#### WHAT THE TASK REQUIRES:
Copy task. Retype the whole listing exactly, omitting any picture in it.

============

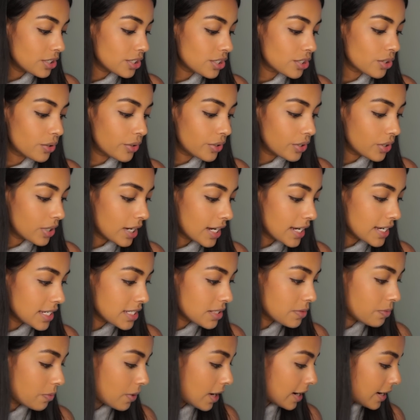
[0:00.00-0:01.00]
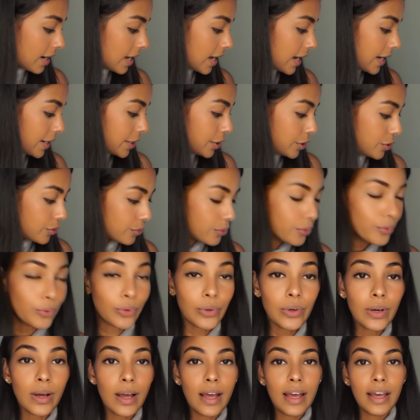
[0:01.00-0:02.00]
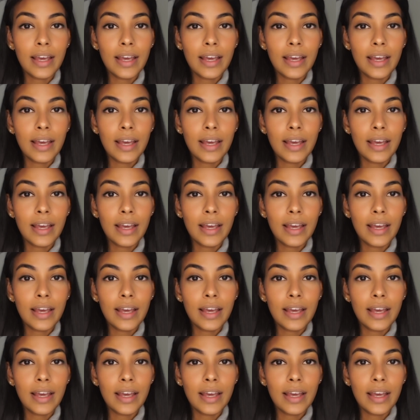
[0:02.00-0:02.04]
to show you guys what I do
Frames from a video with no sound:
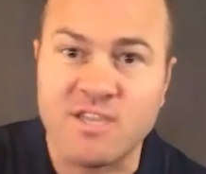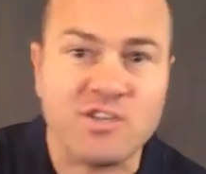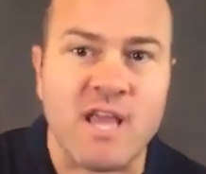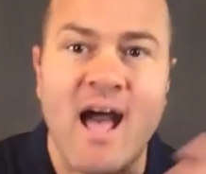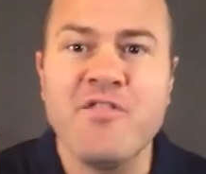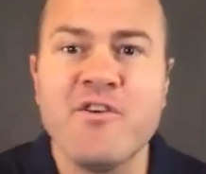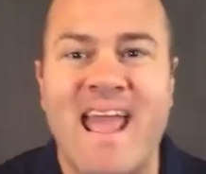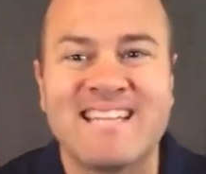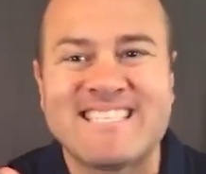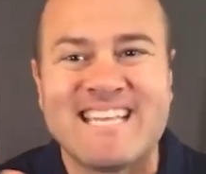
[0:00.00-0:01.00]
there's other
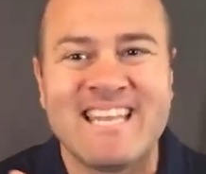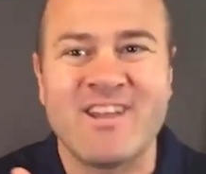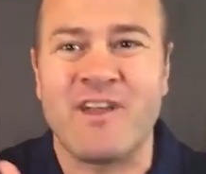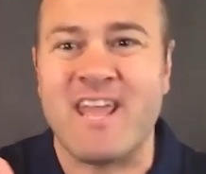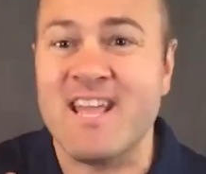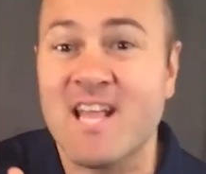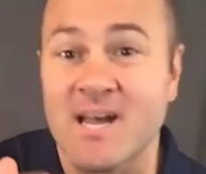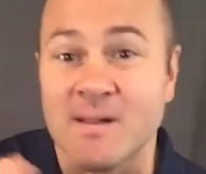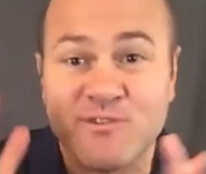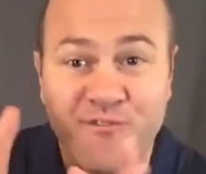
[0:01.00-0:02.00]
ancillary
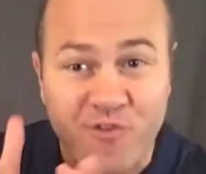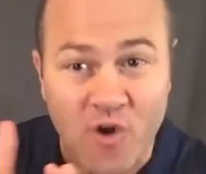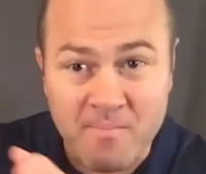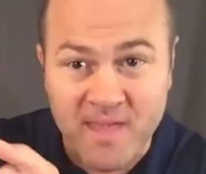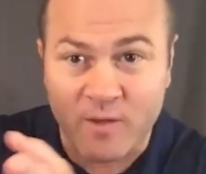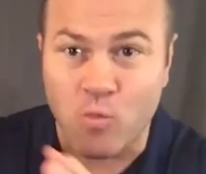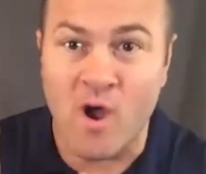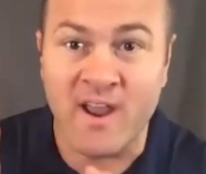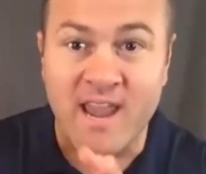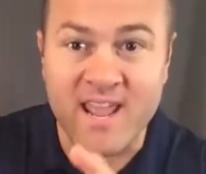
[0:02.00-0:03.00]
incomes from that
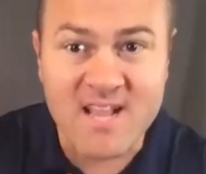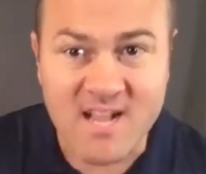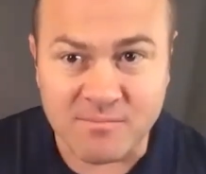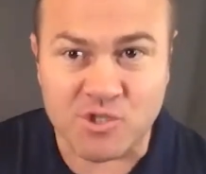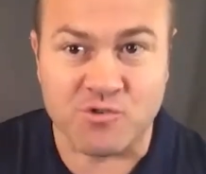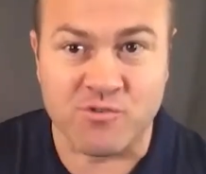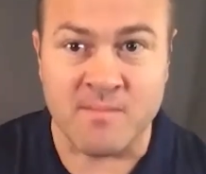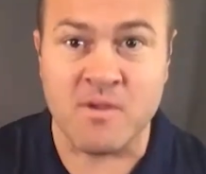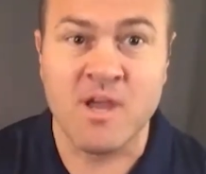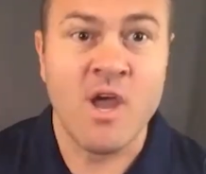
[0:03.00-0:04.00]
one income stream,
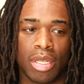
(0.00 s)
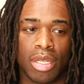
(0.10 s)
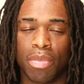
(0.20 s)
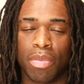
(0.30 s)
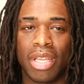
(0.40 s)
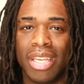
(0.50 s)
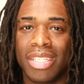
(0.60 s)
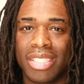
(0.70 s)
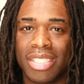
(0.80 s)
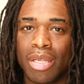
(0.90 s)
But he didn't
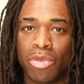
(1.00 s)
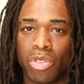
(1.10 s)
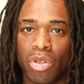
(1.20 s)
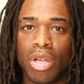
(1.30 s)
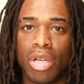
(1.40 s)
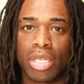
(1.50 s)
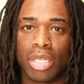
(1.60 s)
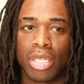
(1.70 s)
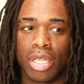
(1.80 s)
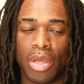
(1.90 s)
seem drunk.
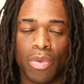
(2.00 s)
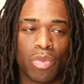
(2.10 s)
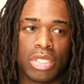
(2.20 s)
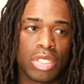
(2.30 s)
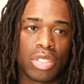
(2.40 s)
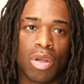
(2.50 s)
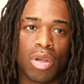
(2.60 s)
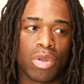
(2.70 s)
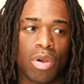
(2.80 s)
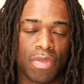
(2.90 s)
And we just don't
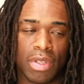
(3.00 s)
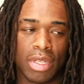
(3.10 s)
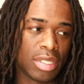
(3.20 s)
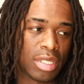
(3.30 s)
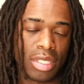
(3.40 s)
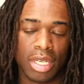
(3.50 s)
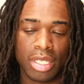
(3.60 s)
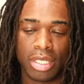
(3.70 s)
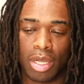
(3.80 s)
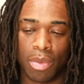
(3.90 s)
know if he is because he didn't
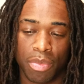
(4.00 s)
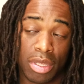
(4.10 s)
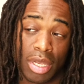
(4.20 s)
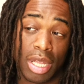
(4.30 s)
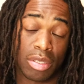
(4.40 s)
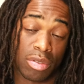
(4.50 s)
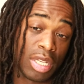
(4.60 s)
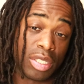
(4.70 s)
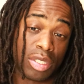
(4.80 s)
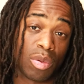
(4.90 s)
take a breathalyzer
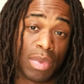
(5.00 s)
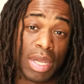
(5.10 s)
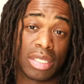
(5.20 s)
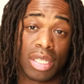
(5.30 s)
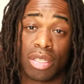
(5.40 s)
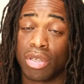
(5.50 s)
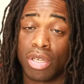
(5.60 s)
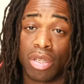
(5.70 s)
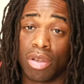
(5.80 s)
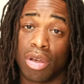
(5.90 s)
test. So basically, he could
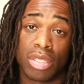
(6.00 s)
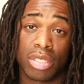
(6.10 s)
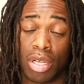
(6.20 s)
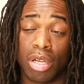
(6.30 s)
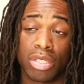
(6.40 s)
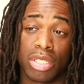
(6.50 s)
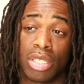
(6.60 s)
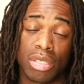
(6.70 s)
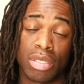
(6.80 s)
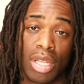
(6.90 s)
have called his sergeant
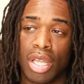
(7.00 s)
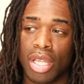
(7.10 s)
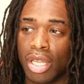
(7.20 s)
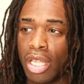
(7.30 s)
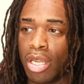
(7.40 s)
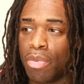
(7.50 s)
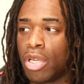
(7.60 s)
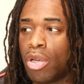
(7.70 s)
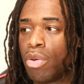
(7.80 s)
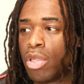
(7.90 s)
and let him deal
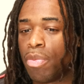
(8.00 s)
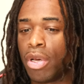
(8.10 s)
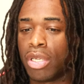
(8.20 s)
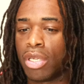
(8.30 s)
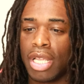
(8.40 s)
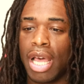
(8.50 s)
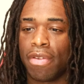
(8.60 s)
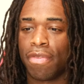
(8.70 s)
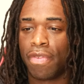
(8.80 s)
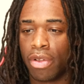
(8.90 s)
with him on the side
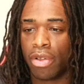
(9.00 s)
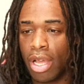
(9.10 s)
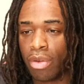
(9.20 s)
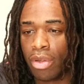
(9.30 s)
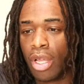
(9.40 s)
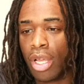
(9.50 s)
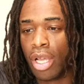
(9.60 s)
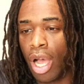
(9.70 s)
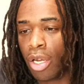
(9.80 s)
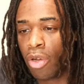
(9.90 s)
and figure it out.
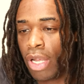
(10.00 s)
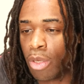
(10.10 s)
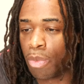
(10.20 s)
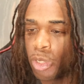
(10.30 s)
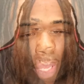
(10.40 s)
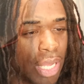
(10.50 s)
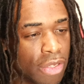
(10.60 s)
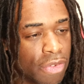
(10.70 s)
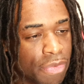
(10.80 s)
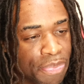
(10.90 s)
On
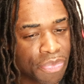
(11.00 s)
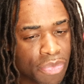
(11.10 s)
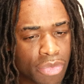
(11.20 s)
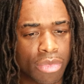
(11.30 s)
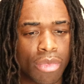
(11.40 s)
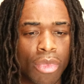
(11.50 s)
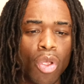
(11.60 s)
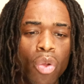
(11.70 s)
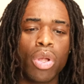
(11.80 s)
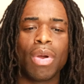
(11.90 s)
perspective,
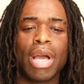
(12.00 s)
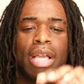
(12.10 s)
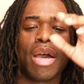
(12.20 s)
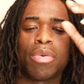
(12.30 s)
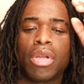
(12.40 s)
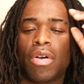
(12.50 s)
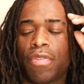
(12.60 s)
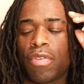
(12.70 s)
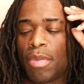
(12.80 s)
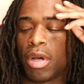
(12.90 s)
what do I got with all,
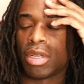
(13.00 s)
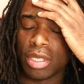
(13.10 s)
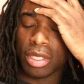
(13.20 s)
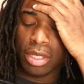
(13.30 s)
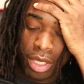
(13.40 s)
from all of this?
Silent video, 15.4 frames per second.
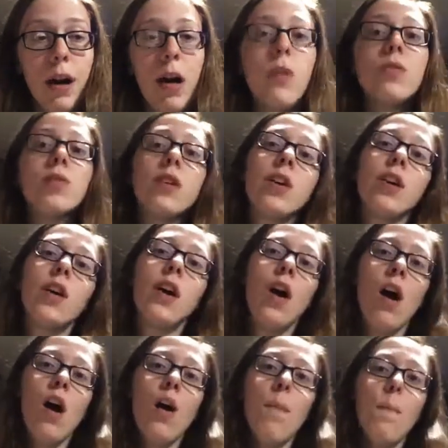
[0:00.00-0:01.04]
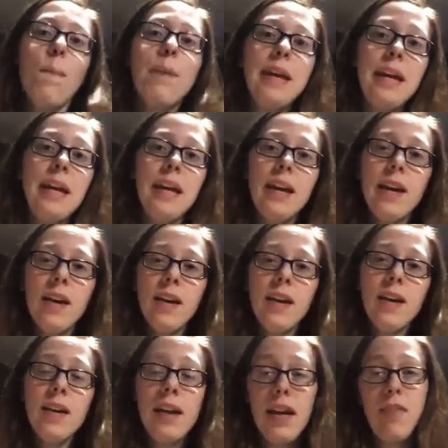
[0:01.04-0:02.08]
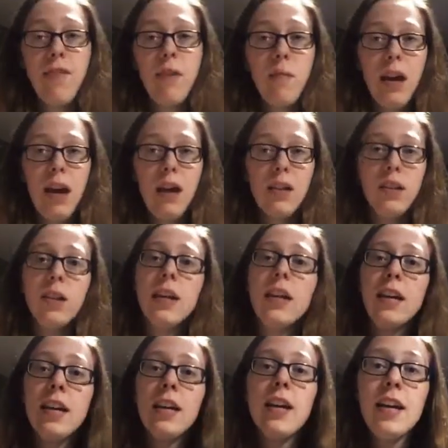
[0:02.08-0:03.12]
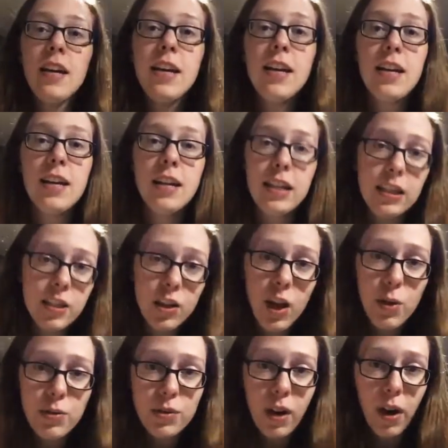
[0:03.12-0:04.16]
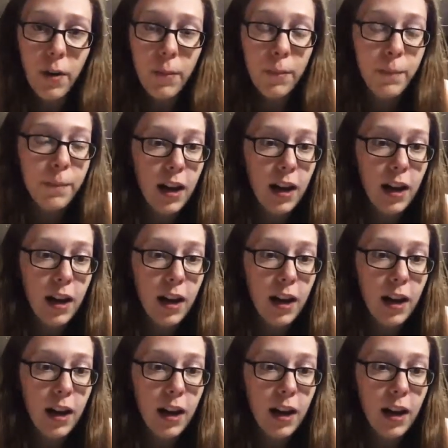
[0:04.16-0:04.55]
about being a female in the Coast Guard.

============

#### SOLUTION TO THE EXERCISE:
[0:00.00-0:01.00]
[0:01.00-0:02.00]
[0:02.00-0:02.04]
to show you guys what I do
Frames from a video with no sound:
[0:00.00-0:01.00]
there's other
[0:01.00-0:02.00]
ancillary
[0:02.00-0:03.00]
incomes from that
[0:03.00-0:04.00]
one income stream,
(0.00 s)
(0.10 s)
(0.20 s)
(0.30 s)
(0.40 s)
(0.50 s)
(0.60 s)
(0.70 s)
(0.80 s)
(0.90 s)
But he didn't
(1.00 s)
(1.10 s)
(1.20 s)
(1.30 s)
(1.40 s)
(1.50 s)
(1.60 s)
(1.70 s)
(1.80 s)
(1.90 s)
seem drunk.
(2.00 s)
(2.10 s)
(2.20 s)
(2.30 s)
(2.40 s)
(2.50 s)
(2.60 s)
(2.70 s)
(2.80 s)
(2.90 s)
And we just don't
(3.00 s)
(3.10 s)
(3.20 s)
(3.30 s)
(3.40 s)
(3.50 s)
(3.60 s)
(3.70 s)
(3.80 s)
(3.90 s)
know if he is because he didn't
(4.00 s)
(4.10 s)
(4.20 s)
(4.30 s)
(4.40 s)
(4.50 s)
(4.60 s)
(4.70 s)
(4.80 s)
(4.90 s)
take a breathalyzer
(5.00 s)
(5.10 s)
(5.20 s)
(5.30 s)
(5.40 s)
(5.50 s)
(5.60 s)
(5.70 s)
(5.80 s)
(5.90 s)
test. So basically, he could
(6.00 s)
(6.10 s)
(6.20 s)
(6.30 s)
(6.40 s)
(6.50 s)
(6.60 s)
(6.70 s)
(6.80 s)
(6.90 s)
have called his sergeant
(7.00 s)
(7.10 s)
(7.20 s)
(7.30 s)
(7.40 s)
(7.50 s)
(7.60 s)
(7.70 s)
(7.80 s)
(7.90 s)
and let him deal
(8.00 s)
(8.10 s)
(8.20 s)
(8.30 s)
(8.40 s)
(8.50 s)
(8.60 s)
(8.70 s)
(8.80 s)
(8.90 s)
with him on the side
(9.00 s)
(9.10 s)
(9.20 s)
(9.30 s)
(9.40 s)
(9.50 s)
(9.60 s)
(9.70 s)
(9.80 s)
(9.90 s)
and figure it out.
(10.00 s)
(10.10 s)
(10.20 s)
(10.30 s)
(10.40 s)
(10.50 s)
(10.60 s)
(10.70 s)
(10.80 s)
(10.90 s)
On
(11.00 s)
(11.10 s)
(11.20 s)
(11.30 s)
(11.40 s)
(11.50 s)
(11.60 s)
(11.70 s)
(11.80 s)
(11.90 s)
perspective,
(12.00 s)
(12.10 s)
(12.20 s)
(12.30 s)
(12.40 s)
(12.50 s)
(12.60 s)
(12.70 s)
(12.80 s)
(12.90 s)
what do I got with all,
(13.00 s)
(13.10 s)
(13.20 s)
(13.30 s)
(13.40 s)
from all of this?
Silent video, 15.4 frames per second.
[0:00.00-0:01.04]
[0:01.04-0:02.08]
[0:02.08-0:03.12]
[0:03.12-0:04.16]
[0:04.16-0:04.55]
about being a female in the Coast Guard.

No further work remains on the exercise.